-- Work instruction --
Begin at the top of the following data. Copy each line exactly until you have copied the line containing "Silent video, 10 frames per second.".

-- Given records --
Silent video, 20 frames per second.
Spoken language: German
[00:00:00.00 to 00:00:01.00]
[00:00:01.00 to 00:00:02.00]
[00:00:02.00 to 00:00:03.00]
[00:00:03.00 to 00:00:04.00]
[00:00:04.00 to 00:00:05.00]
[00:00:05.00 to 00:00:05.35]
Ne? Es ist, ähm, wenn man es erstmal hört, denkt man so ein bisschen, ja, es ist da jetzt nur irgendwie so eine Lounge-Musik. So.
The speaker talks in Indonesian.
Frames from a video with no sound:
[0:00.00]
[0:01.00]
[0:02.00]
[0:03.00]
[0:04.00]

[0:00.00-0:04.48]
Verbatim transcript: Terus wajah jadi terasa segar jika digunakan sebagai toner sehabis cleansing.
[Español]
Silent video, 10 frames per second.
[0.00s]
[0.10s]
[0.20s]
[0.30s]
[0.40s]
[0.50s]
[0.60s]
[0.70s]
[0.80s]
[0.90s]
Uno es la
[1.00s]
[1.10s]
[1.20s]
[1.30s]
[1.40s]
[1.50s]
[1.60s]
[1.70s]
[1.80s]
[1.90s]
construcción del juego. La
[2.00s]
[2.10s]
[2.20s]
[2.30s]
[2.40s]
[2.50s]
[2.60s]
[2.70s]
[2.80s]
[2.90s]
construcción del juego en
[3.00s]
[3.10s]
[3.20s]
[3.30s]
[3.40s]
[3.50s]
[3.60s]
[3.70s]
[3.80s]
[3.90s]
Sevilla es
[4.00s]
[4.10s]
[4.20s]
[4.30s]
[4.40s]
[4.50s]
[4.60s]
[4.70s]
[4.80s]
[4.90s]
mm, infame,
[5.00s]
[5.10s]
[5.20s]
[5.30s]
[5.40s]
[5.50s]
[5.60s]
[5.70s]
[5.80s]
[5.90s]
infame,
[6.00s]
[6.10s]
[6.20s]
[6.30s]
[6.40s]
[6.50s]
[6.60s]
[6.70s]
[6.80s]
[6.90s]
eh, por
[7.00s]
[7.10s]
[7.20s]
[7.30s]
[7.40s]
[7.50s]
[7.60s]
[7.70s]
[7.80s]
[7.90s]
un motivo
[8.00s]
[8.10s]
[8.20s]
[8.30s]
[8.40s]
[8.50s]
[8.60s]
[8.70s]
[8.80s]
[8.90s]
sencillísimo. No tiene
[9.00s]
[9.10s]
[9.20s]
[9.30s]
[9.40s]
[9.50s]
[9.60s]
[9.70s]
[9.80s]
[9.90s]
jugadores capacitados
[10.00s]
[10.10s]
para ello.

-- Result for this exercise --
Silent video, 20 frames per second.
Spoken language: German
[00:00:00.00 to 00:00:01.00]
[00:00:01.00 to 00:00:02.00]
[00:00:02.00 to 00:00:03.00]
[00:00:03.00 to 00:00:04.00]
[00:00:04.00 to 00:00:05.00]
[00:00:05.00 to 00:00:05.35]
Ne? Es ist, ähm, wenn man es erstmal hört, denkt man so ein bisschen, ja, es ist da jetzt nur irgendwie so eine Lounge-Musik. So.
The speaker talks in Indonesian.
Frames from a video with no sound:
[0:00.00]
[0:01.00]
[0:02.00]
[0:03.00]
[0:04.00]

[0:00.00-0:04.48]
Verbatim transcript: Terus wajah jadi terasa segar jika digunakan sebagai toner sehabis cleansing.
[Español]
Silent video, 10 frames per second.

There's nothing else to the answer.